Julie Gay, Bonita museum director, and her staff have launched a one woman show titled, “A Life in Color,” by local artist Gloria Caballero.
The show opened with a reception a few nights ago that featured the artist and a near sellout crowd. The artist was asked when she started painting, she said when she was in kindergarten. When we think about it almost all artists start at about that time, stick figures with whatever crayon is available and a life’s work is launched.
Caballero’s show is all about color. And this might echo the artist herself since she seems to be a colorful person. Her father, she tells me, was employed by the State Department and his assignments took him to various cities in Mexico and the southern parts of this country. Gloria was born in Mexico City, while her father was on duty there. Most of her life, however, was centered in El Paso, and other southern cities. The family did not often accompany the father on his assignments. Gloria’s mother was ill with a type of leukemia and needed constant care. This generally fell on Gloria and her siblings.

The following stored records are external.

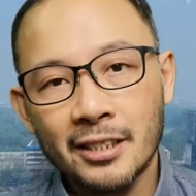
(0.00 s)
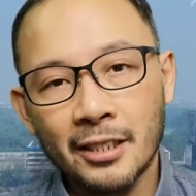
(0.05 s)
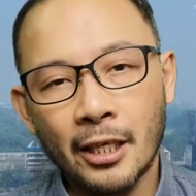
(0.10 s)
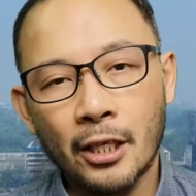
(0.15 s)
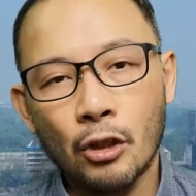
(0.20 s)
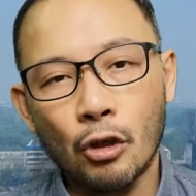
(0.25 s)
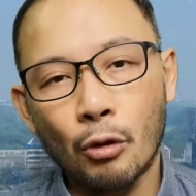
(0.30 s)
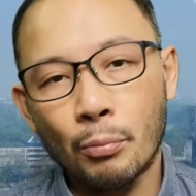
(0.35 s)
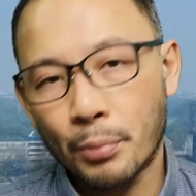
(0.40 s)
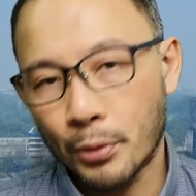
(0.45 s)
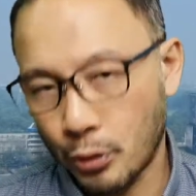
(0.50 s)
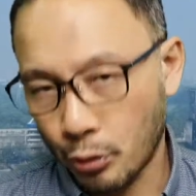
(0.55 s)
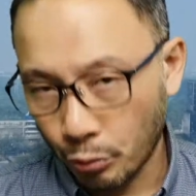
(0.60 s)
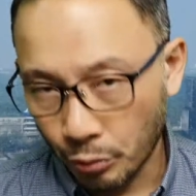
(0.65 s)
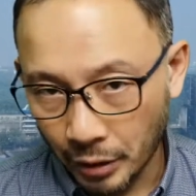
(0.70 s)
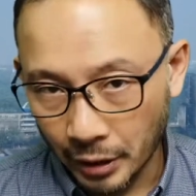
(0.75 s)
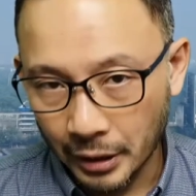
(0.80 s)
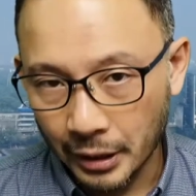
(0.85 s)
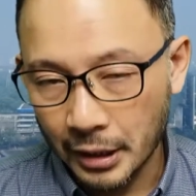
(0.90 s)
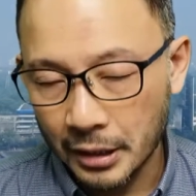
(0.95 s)
and
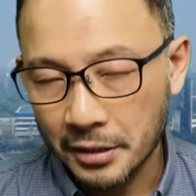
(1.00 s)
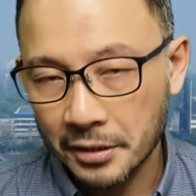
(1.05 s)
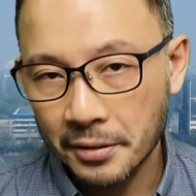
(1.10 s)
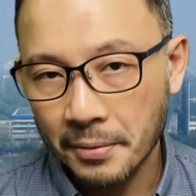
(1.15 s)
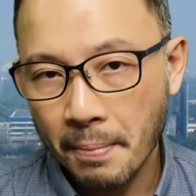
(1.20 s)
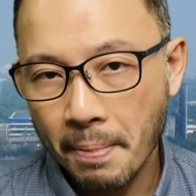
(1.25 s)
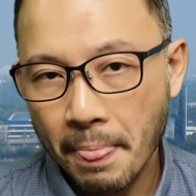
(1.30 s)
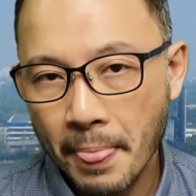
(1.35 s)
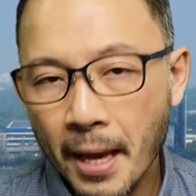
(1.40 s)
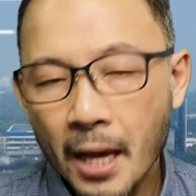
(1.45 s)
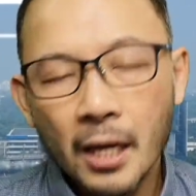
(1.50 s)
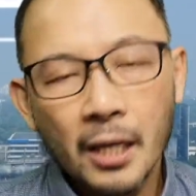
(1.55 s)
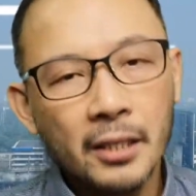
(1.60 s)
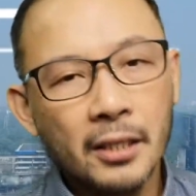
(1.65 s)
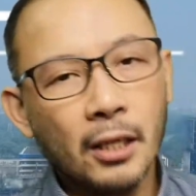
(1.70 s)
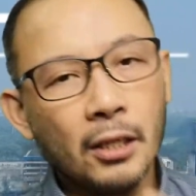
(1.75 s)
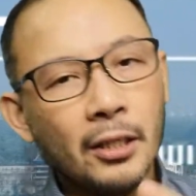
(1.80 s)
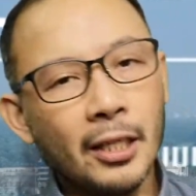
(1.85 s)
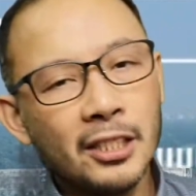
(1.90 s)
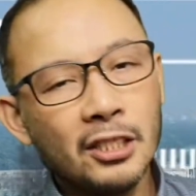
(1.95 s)
opportunities.
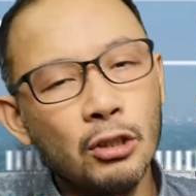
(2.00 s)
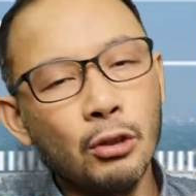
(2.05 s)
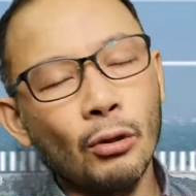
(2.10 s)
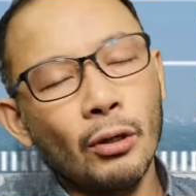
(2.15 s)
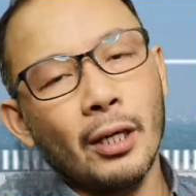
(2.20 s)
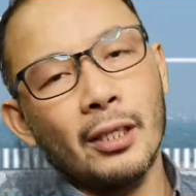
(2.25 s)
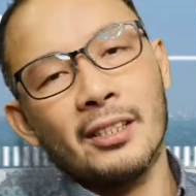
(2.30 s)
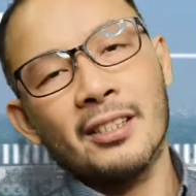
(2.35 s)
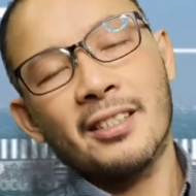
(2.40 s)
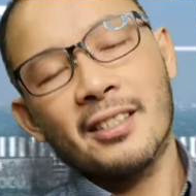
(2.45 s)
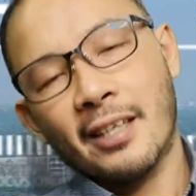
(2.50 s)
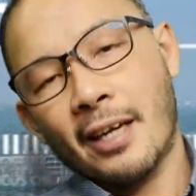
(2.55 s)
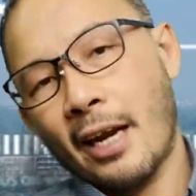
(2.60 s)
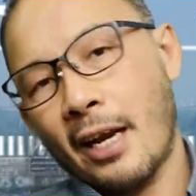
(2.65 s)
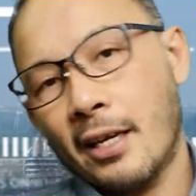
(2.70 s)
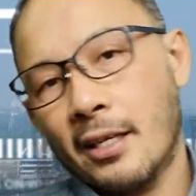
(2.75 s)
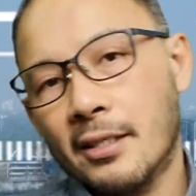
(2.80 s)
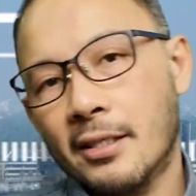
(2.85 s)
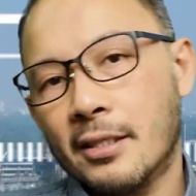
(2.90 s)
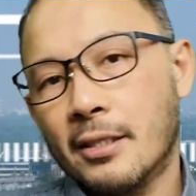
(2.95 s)
Now let's look at
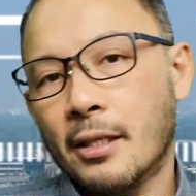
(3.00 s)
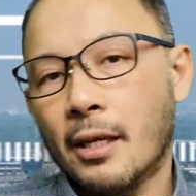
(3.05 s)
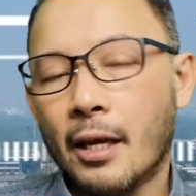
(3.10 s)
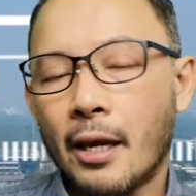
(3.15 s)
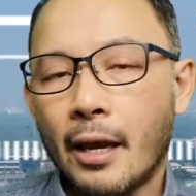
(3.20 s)
strengths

As a youngster, Gloria always seemed to be able to find work. One of her favorite jobs was as a model in El Paso. There were two department stores in town and each time they had a new line of clothing to offer she would get a call to model. Her delight, however, was in painting. She recalls the elation she felt when a high school teacher entered one of her paintings in a contest and it won an honorable mention. She said that all an individual needs is something like that, something that will give the student the confidence and the encouragement to continue the work they love.
The works on exhibit show the versatility of Gloria, the artist. There is the bold, bright images in oil, the lesser ones in acrylic, and then the quiet, tender ones in watercolor. She tells me that she was vastly influenced by the expressionist painters, Cezanne and the like and much of her work is examples of this trend. If we had a preference it would be in her watercolors, mostly images of water scenes, boats and the like that express the medium to its fullest.
Gloria, we understand has exhibited in various Southern California galleries such as the Tarbox Gallery of San Diego and the Jenner Street Gallery of La Jolla. She had her first solo show at La Galleria in Tijuana which, we might say, gives her an international audience.
The current show in Bonita will run through May 16. The museum is open Wednesday through Saturday from 10 a.m. until 3 in the afternoon. The show is well worth a special trip.
Speaking of galleries, Beverly Sanchez, another local artist, alerted me to the art gallery at the J Street Marina. We will tour this facility within the next few weeks and report on it. An art gallery is something new for Chula Vista. We believe it will give a healthy boost to culture here.